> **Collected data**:
# # # # #

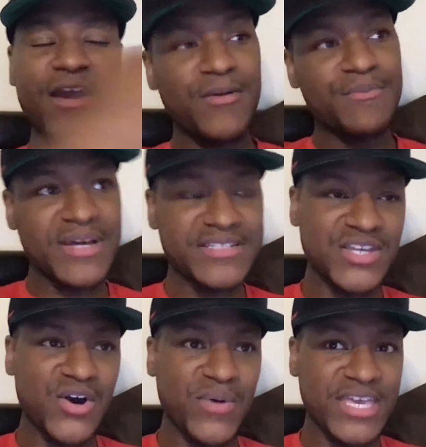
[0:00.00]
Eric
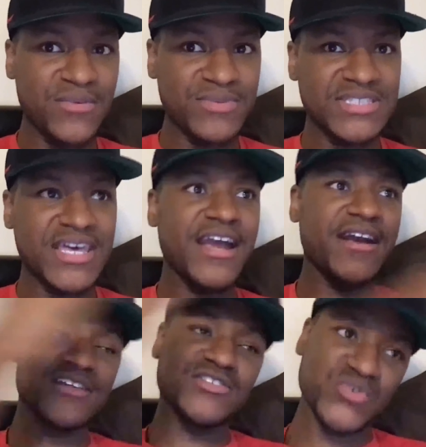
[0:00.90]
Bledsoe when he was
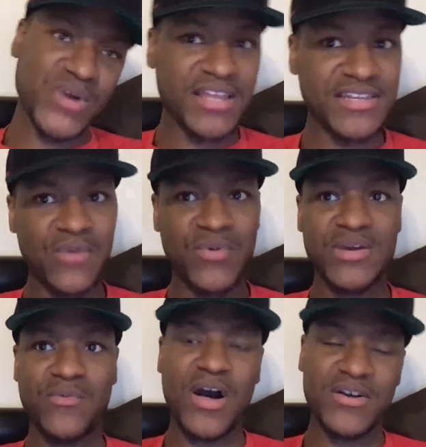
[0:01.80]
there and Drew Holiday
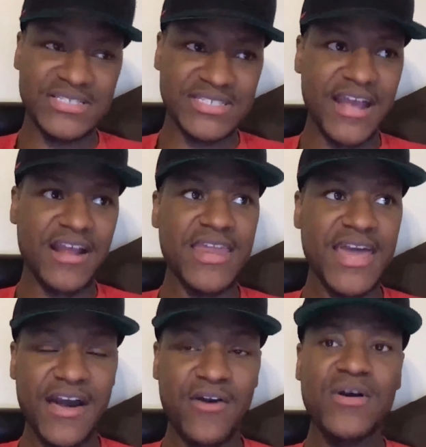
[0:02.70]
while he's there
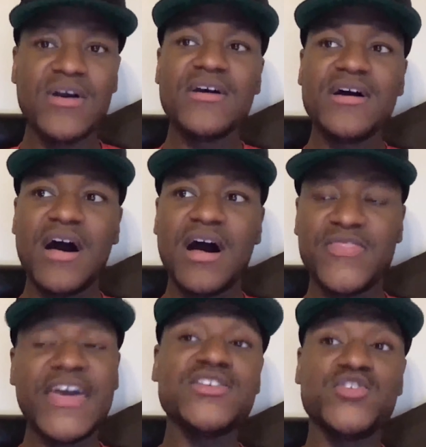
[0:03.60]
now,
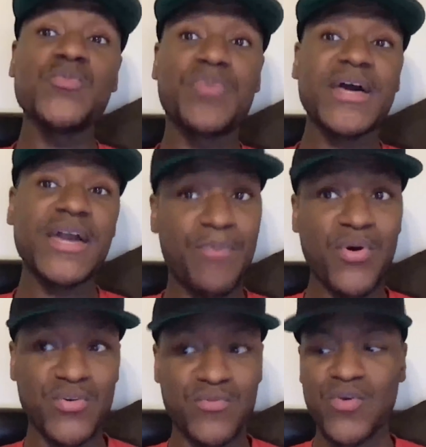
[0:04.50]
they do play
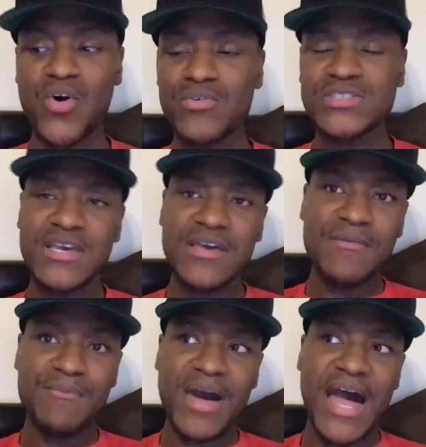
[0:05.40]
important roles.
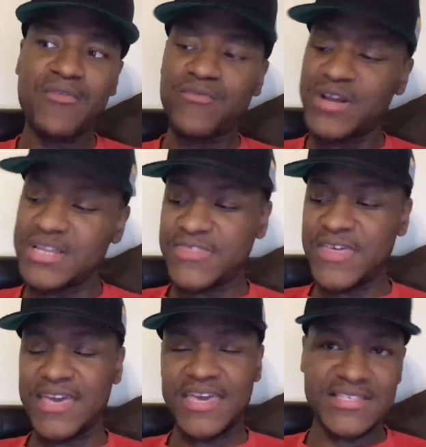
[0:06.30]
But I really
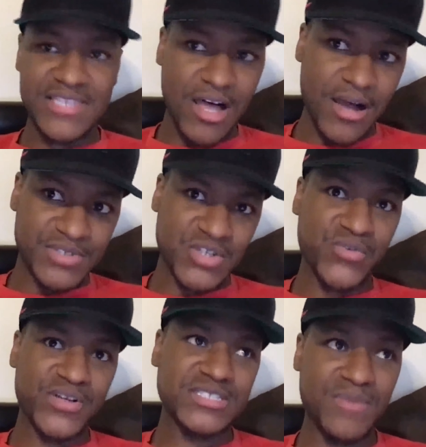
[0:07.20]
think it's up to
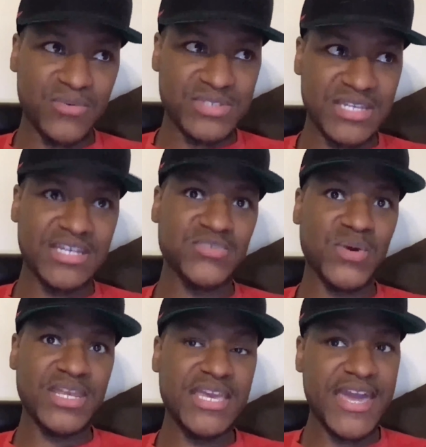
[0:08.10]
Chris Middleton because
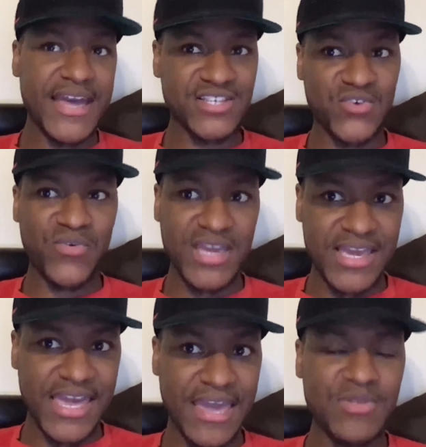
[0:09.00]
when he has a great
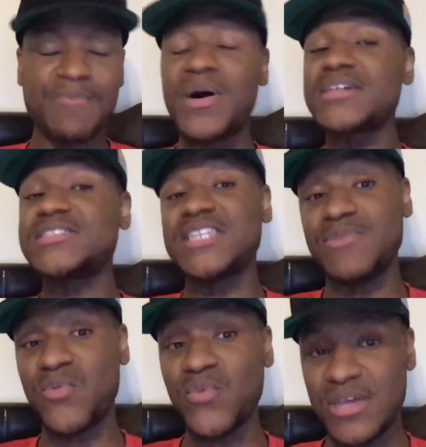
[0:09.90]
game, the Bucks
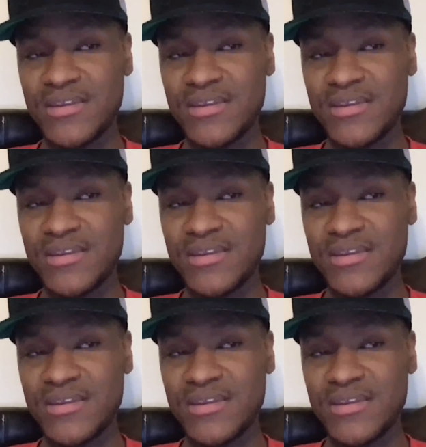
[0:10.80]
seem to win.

# # # # #

> **Task objective**:
Your reply should be the full data above, copied exactly, with no pictures in it.

> **Worked solution**:
[0:00.00]
Eric
[0:00.90]
Bledsoe when he was
[0:01.80]
there and Drew Holiday
[0:02.70]
while he's there
[0:03.60]
now,
[0:04.50]
they do play
[0:05.40]
important roles.
[0:06.30]
But I really
[0:07.20]
think it's up to
[0:08.10]
Chris Middleton because
[0:09.00]
when he has a great
[0:09.90]
game, the Bucks
[0:10.80]
seem to win.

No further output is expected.